#### Records for this task ####

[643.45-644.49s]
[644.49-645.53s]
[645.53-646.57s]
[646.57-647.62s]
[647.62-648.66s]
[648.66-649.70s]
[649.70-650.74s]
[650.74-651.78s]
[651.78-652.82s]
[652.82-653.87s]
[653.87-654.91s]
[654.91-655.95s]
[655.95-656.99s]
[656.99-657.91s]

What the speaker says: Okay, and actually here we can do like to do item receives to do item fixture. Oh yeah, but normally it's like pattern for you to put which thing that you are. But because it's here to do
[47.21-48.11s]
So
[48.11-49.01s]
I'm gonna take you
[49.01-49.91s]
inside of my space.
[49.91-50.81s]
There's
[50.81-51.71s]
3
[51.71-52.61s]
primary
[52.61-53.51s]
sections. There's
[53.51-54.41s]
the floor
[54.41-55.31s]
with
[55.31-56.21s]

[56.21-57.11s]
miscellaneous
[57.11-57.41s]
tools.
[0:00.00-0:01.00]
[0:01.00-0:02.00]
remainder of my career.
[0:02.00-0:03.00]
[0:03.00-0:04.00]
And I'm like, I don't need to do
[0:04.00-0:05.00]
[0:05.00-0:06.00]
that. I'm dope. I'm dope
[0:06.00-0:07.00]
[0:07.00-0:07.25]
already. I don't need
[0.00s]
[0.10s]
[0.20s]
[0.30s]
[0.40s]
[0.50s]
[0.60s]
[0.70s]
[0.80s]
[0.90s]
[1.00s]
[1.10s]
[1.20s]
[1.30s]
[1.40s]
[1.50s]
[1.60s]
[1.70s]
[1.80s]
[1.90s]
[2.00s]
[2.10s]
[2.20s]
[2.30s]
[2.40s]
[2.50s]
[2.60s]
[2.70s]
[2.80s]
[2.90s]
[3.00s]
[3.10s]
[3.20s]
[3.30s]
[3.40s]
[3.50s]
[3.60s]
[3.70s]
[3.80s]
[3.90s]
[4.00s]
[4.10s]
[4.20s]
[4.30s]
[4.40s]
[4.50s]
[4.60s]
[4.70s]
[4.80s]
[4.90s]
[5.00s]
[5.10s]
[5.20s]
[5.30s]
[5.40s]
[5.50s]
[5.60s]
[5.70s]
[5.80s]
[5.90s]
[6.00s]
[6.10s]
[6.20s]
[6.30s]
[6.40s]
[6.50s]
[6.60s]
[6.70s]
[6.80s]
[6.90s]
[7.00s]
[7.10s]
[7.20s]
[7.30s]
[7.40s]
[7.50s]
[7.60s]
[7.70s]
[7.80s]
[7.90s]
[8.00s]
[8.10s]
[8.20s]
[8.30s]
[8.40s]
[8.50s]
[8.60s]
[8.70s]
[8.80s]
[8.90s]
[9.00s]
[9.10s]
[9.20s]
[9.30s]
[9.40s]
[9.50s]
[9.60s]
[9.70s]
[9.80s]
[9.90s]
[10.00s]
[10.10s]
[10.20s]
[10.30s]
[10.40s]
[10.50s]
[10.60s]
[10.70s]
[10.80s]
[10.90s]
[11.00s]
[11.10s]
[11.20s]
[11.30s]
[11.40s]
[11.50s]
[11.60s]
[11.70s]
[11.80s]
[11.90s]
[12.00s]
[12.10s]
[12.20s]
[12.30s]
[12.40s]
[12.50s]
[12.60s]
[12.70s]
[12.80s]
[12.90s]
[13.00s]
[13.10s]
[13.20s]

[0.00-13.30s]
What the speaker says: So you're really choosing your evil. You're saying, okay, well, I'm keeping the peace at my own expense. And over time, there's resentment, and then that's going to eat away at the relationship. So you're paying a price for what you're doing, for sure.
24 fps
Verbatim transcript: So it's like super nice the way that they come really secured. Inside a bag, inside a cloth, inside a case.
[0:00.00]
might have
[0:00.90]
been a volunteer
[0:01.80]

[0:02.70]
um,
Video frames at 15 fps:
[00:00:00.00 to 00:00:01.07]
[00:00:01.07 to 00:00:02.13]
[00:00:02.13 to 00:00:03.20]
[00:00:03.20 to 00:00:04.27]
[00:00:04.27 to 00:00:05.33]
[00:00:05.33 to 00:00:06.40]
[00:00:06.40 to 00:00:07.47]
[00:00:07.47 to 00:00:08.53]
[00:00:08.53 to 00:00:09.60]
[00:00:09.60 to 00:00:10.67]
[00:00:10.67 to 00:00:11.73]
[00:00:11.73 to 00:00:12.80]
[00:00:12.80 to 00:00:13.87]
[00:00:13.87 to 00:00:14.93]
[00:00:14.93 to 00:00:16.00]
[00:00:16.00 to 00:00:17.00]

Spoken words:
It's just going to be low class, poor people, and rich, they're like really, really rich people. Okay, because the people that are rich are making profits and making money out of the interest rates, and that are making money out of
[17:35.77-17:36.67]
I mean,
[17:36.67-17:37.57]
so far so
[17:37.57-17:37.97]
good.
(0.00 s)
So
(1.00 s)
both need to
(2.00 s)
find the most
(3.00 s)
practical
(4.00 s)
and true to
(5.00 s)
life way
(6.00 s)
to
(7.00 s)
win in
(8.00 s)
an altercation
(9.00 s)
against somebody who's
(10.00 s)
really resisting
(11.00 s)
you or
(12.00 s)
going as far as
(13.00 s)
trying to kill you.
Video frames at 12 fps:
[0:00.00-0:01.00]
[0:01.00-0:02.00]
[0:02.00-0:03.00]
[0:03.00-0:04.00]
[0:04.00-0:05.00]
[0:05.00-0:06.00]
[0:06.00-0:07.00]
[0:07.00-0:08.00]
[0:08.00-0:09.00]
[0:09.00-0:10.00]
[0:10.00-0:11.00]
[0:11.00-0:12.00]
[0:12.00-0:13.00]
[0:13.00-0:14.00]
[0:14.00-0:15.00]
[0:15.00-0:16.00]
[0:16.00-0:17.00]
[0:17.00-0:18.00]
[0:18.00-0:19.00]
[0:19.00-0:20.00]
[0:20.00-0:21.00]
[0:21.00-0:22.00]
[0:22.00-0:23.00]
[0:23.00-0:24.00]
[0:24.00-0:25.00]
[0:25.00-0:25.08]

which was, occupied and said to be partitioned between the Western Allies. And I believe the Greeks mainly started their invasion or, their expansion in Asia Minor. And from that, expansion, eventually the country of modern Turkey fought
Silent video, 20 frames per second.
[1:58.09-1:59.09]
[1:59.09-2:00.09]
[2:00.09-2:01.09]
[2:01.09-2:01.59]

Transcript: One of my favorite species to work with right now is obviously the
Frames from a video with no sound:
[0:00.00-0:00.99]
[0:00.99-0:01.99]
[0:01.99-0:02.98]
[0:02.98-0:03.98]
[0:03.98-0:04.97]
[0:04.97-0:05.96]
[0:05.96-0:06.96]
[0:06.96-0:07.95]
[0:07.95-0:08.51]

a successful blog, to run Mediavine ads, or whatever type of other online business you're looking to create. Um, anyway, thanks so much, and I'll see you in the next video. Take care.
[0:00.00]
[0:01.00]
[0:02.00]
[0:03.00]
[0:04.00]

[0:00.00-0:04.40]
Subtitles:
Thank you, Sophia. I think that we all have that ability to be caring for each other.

####

### Work to be completed
After locating the line with "[0:24.00-0:25.00]", output that line and every later one exactly, through the end of the entries above.

### Solution to this exercise
[0:24.00-0:25.00]
[0:25.00-0:25.08]

which was, occupied and said to be partitioned between the Western Allies. And I believe the Greeks mainly started their invasion or, their expansion in Asia Minor. And from that, expansion, eventually the country of modern Turkey fought
Silent video, 20 frames per second.
[1:58.09-1:59.09]
[1:59.09-2:00.09]
[2:00.09-2:01.09]
[2:01.09-2:01.59]

Transcript: One of my favorite species to work with right now is obviously the
Frames from a video with no sound:
[0:00.00-0:00.99]
[0:00.99-0:01.99]
[0:01.99-0:02.98]
[0:02.98-0:03.98]
[0:03.98-0:04.97]
[0:04.97-0:05.96]
[0:05.96-0:06.96]
[0:06.96-0:07.95]
[0:07.95-0:08.51]

a successful blog, to run Mediavine ads, or whatever type of other online business you're looking to create. Um, anyway, thanks so much, and I'll see you in the next video. Take care.
[0:00.00]
[0:01.00]
[0:02.00]
[0:03.00]
[0:04.00]

[0:00.00-0:04.40]
Subtitles:
Thank you, Sophia. I think that we all have that ability to be caring for each other.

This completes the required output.